Following the sun

If I had a car/boat capable of going anywhere in the world, would there exist a path I could follow across the globe so that each day I was always in a place where sunrise was approximately at 6 a.m. and sunset was approximately at 8 or 9 p.m.?

Hmm… I think so…

In the range between the top of the northern temperate zone and the equator (to avoid complications near the pole), going North makes the day shorter, South makes it longer, going East makes the day start and end earlier, going west makes it start and end later.

But go too far east or west and you find yourself in a new timezone and because of the tilt of the Earth, the rate at which dawn and dusk draw in and out is not equal throughout the year.

Nonetheless, it sounds possible - ignoring the timezone complications (and declaring your own personal timezone), it would certainly be possible to move so that the daylength you experience remains constant.

Forgetting the clock times, your ideal day there is 14-15 hours long.

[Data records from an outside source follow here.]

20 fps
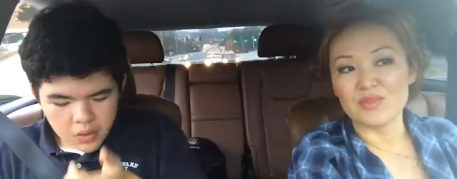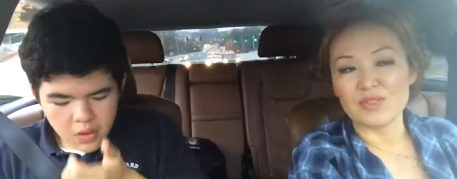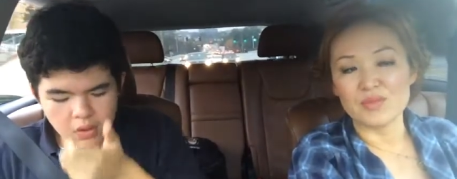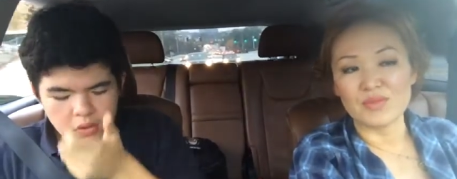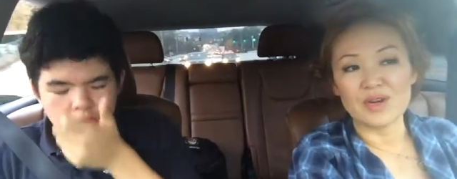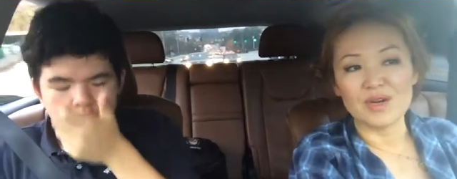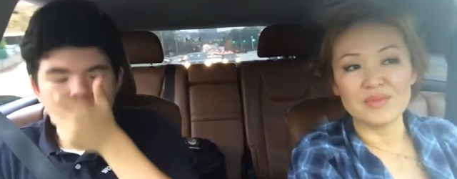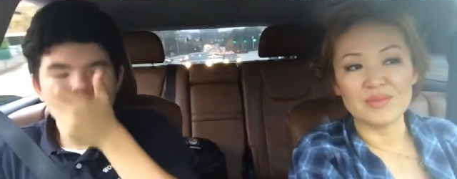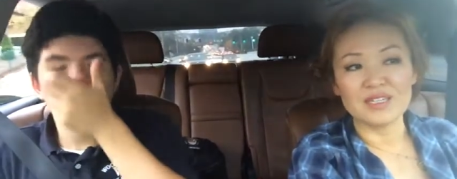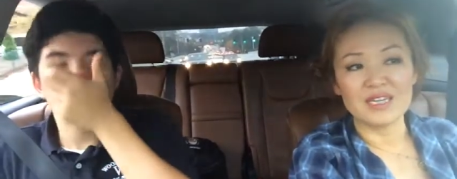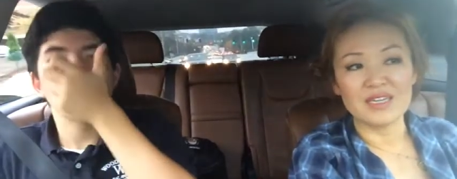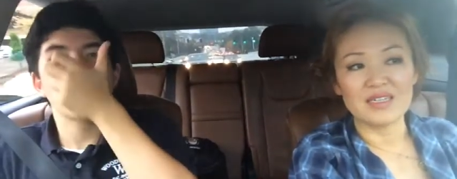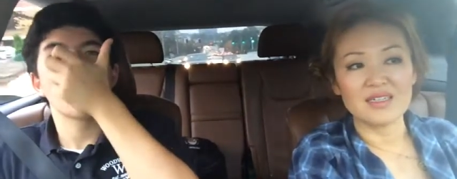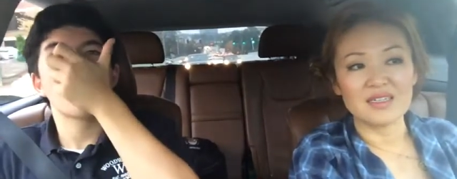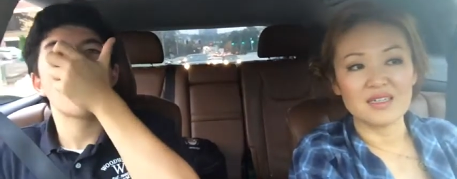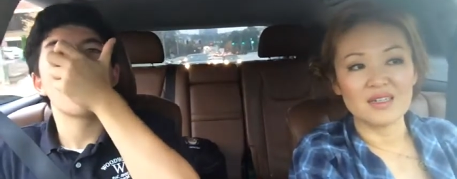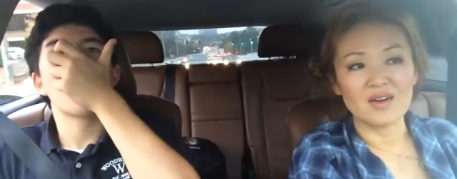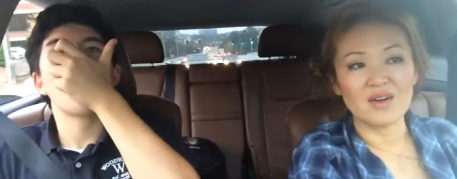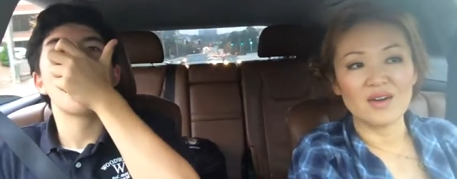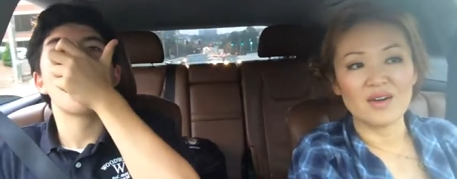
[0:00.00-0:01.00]
Speaker 1: His mom died in
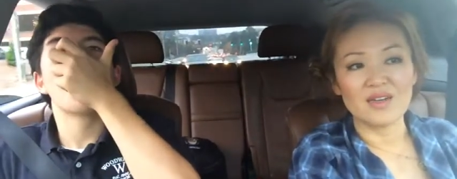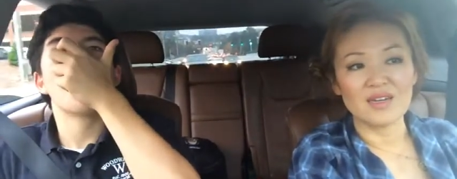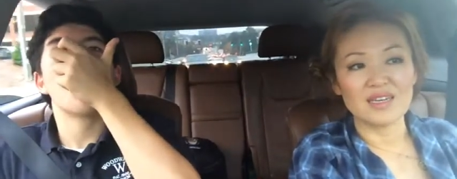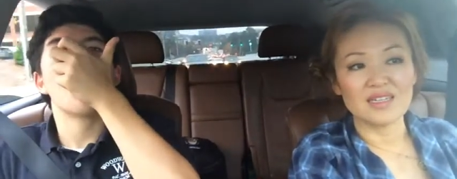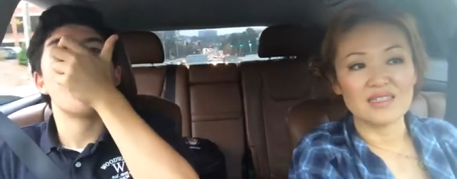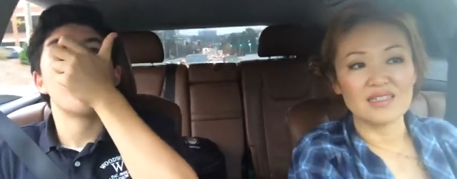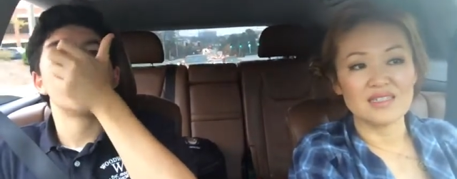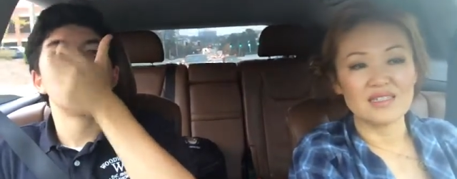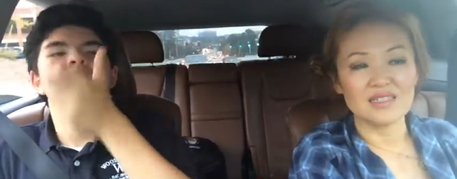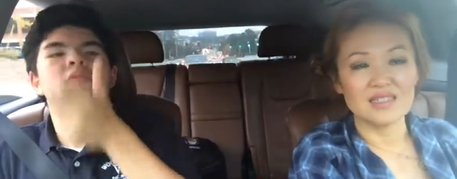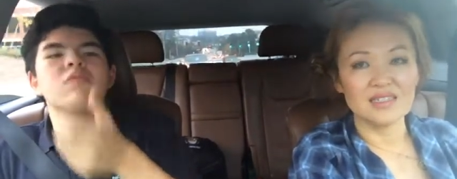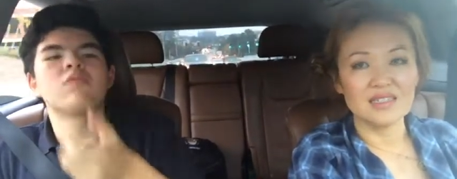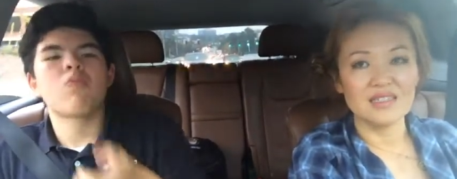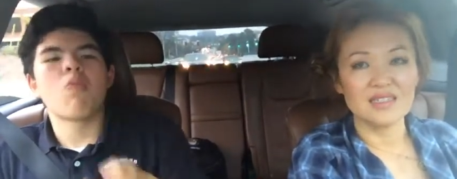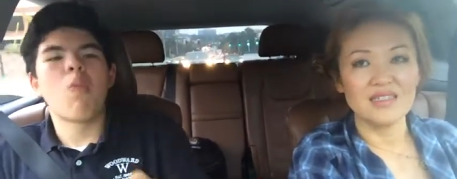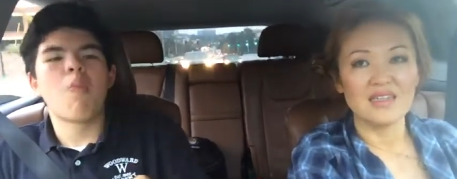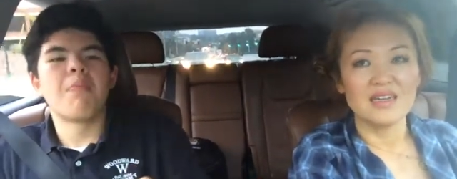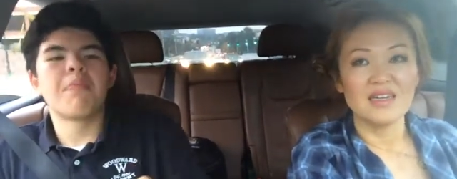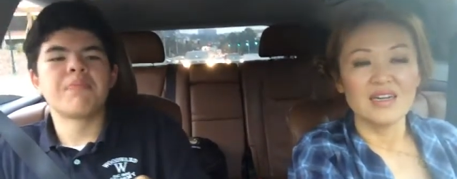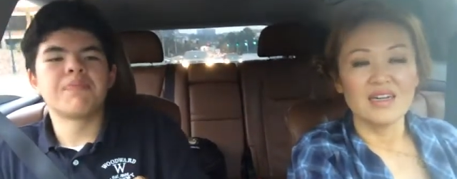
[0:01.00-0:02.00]
a car accident.
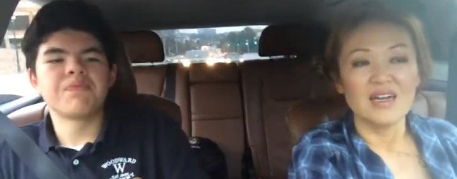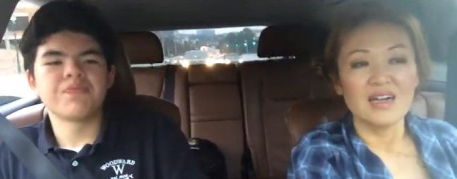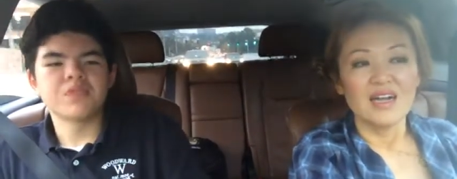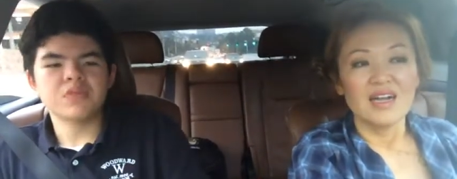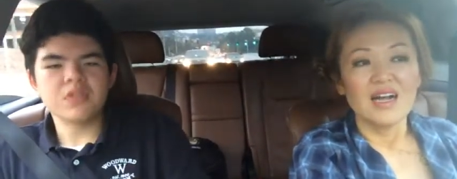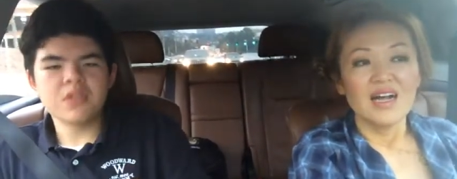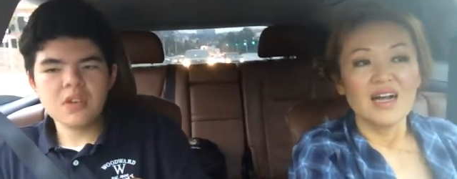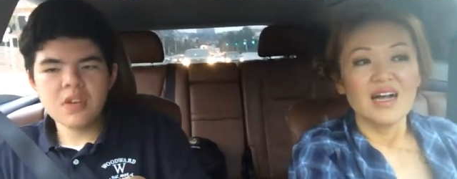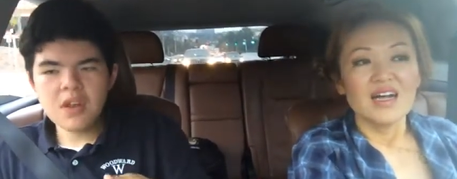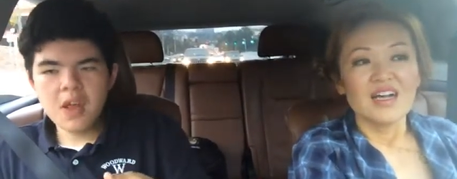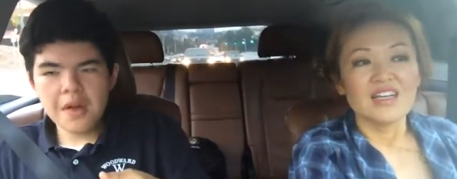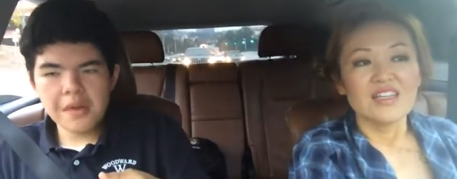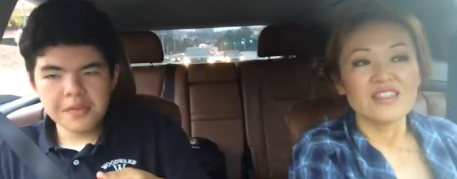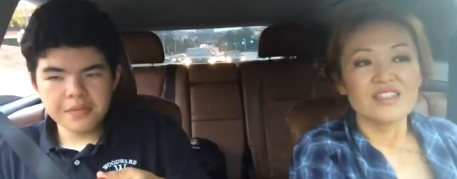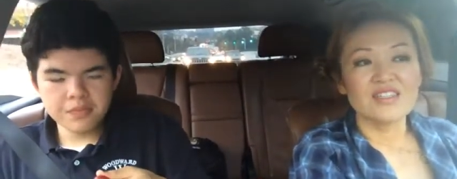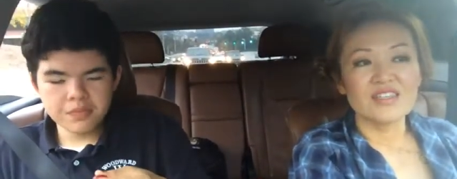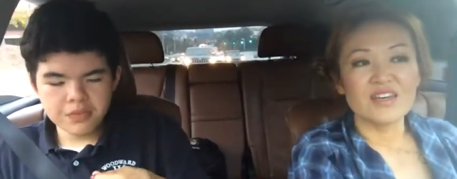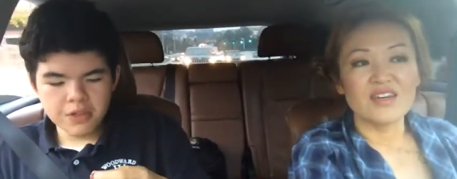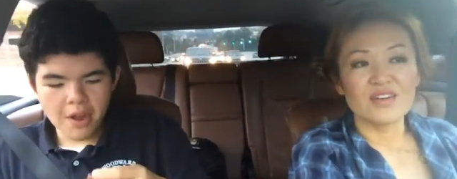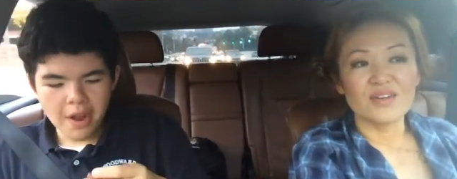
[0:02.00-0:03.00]

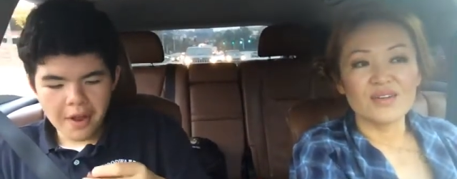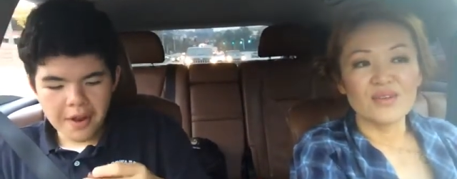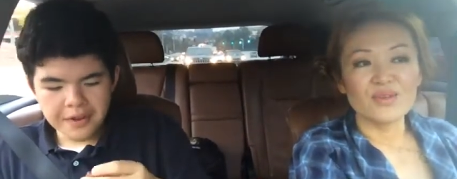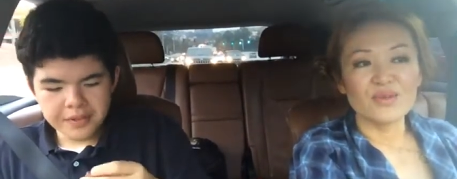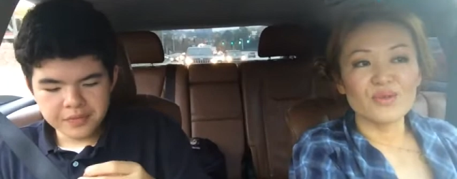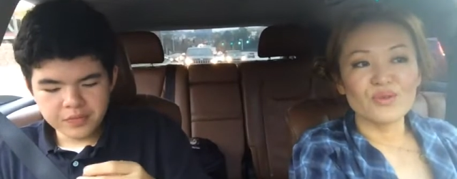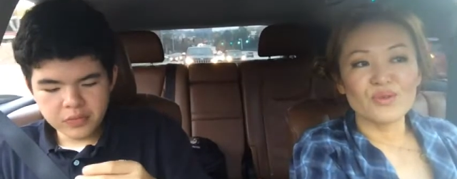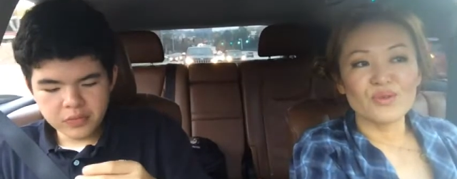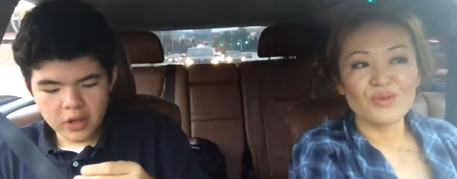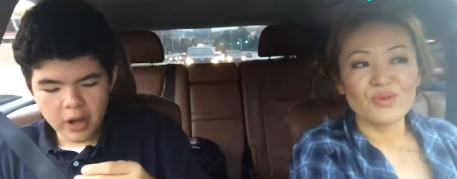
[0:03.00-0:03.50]
So,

However, there are two days every year (the equinoxes) when the day is 12 hours long for everybody on earth.

So no, there is no such path. Moreover, I’m not sure there’s any place on earth where the daylight hours are so asymmetrically situated around noon — even when considering Daylight Saving Time, and those “peculiar” time zones (like in India and Australia) that are offset by 90 minutes from their neighbors.

(Come to think of it though, maybe China — which insists on being all one time zone even though it warrants three or four — might have a day when the sun rises around 6 AM and sets around 8 PM. Can someone confirm?)

But, you could almost fulfill your (peculiar) fantasy, with some effort. If you start somewhere just south of the Arctic Circle, then soon after the March equinox the day will be 14 hours long. Then, sailing south every day to just the right latitude, you could keep yourself in 14 hours of daylight. After reaching some limit on the June solstice (I don’t know the latitude offhand, but it would still be north of the equator), you would begin heading back north, retracing your steps in reverse. Up until just before the September equinox that is, when your 14-hour days would come to an end.

You could use the interruption though to pack up your boat and fly south, to a spot near the Antarctic Circle, where soon after the September equinox there will be a 14-hour day. Then, you’d spend the next six months following the mirror image of your northern travels, only this time in the southern latitudes. When the March equinox arrived, you’d fly back north to the Arctic Circle and start the process all over again.

Doesn’t sound like the life for me, but I suppose it beats office work.

Thanks, guys. It’s just something to fantasize about during these awful days when it starts getting dark at 4 p.m. Ugh.